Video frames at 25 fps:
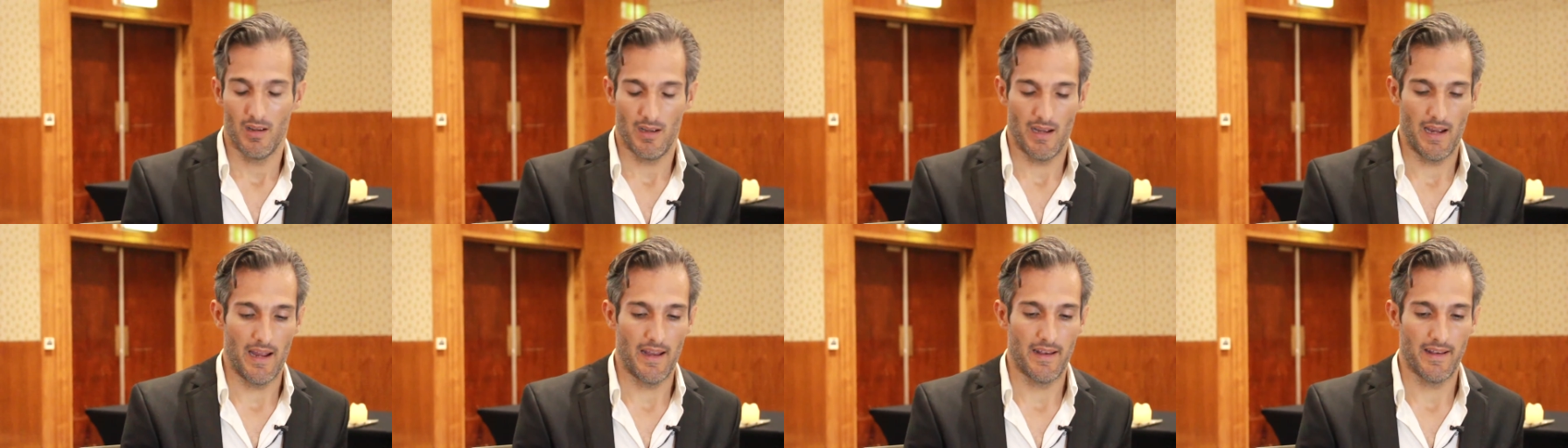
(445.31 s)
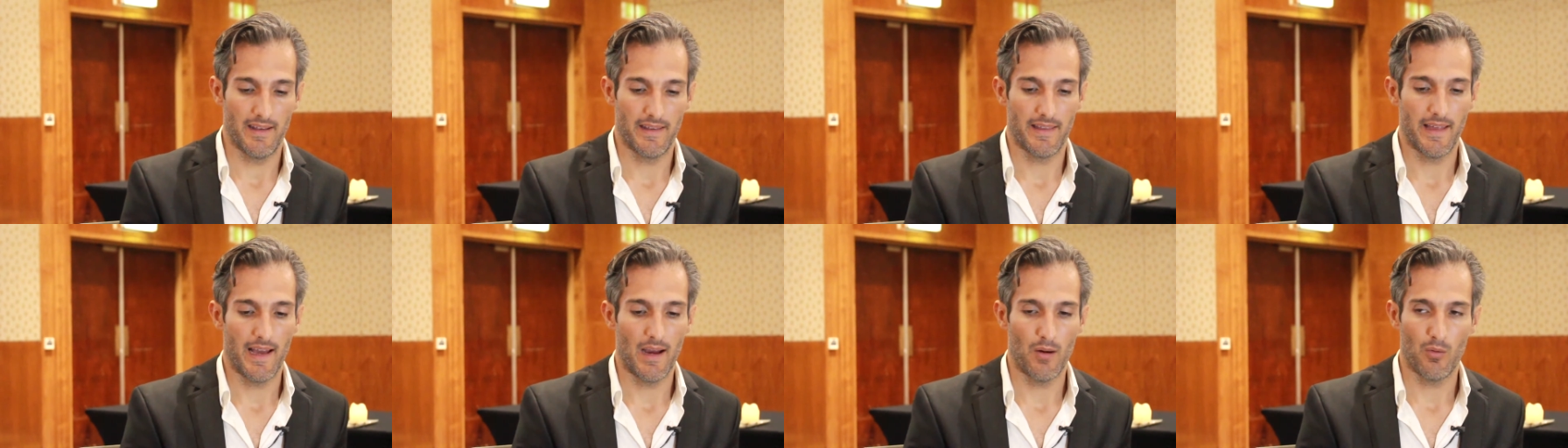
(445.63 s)

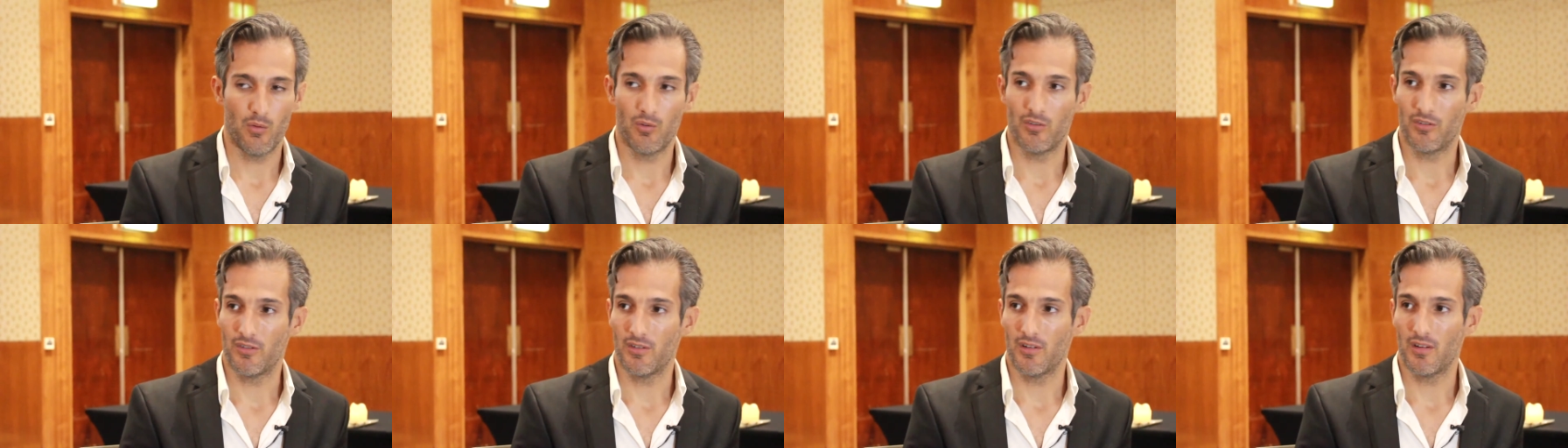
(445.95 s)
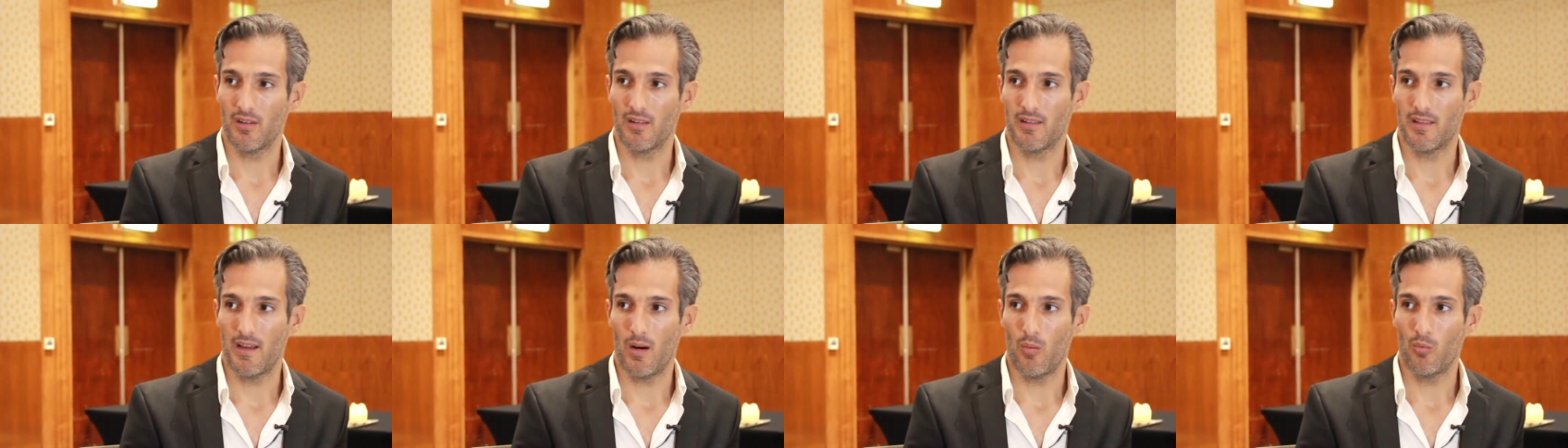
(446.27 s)
And that was
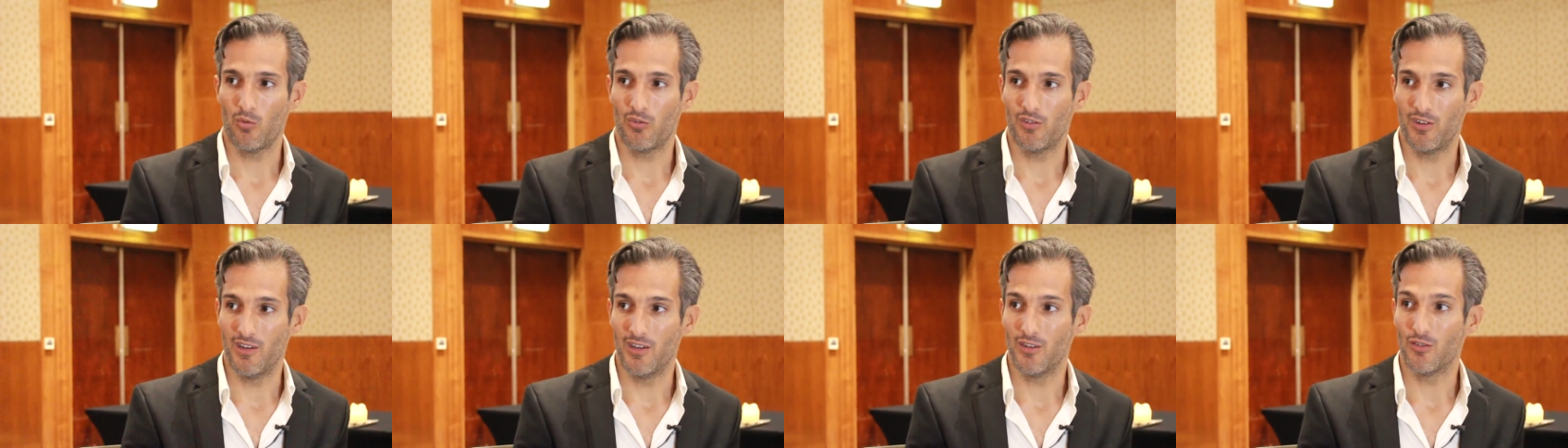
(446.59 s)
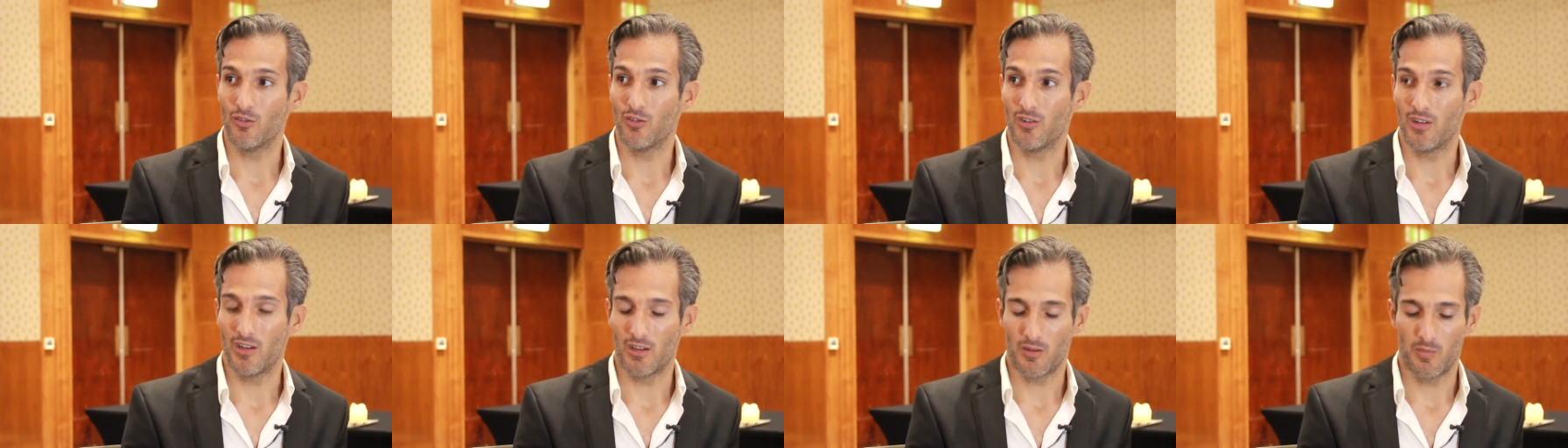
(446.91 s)
an
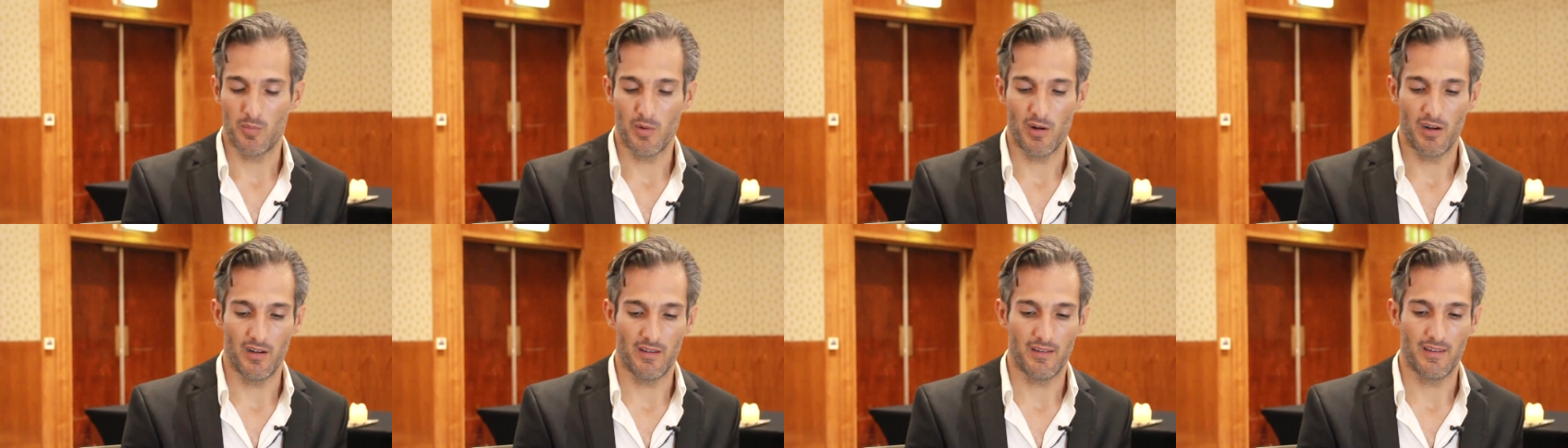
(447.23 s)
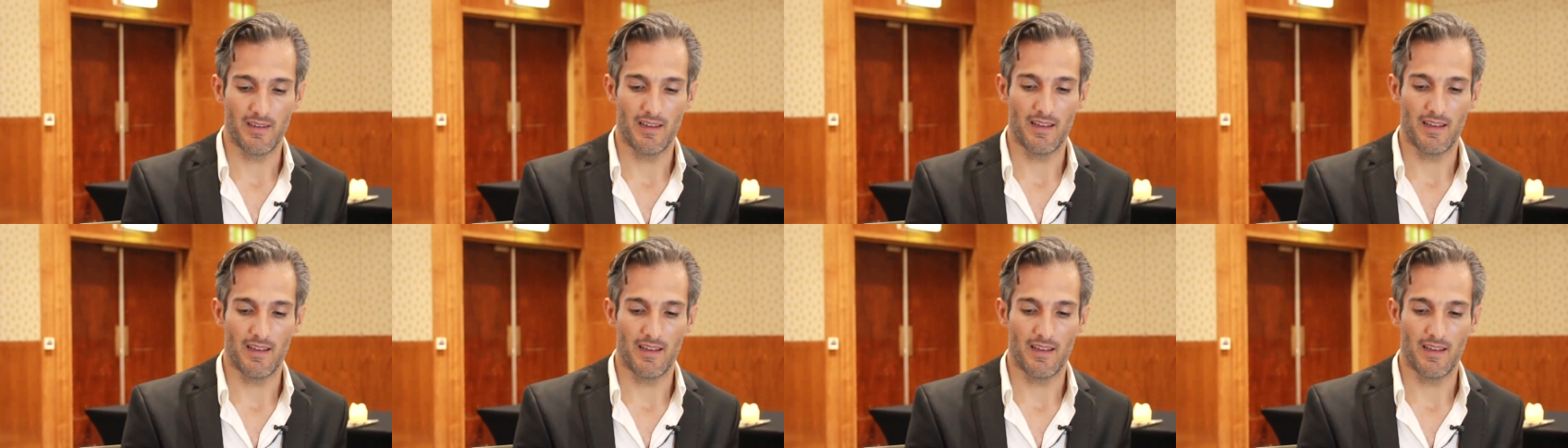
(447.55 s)
interesting experience.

★ ★ ★

• **What you are asked to do**
Each entry above should be written out verbatim, minus its pictures.

• **Task solution**
Video frames at 25 fps:
(445.31 s)
(445.63 s)

(445.95 s)
(446.27 s)
And that was
(446.59 s)
(446.91 s)
an
(447.23 s)
(447.55 s)
interesting experience.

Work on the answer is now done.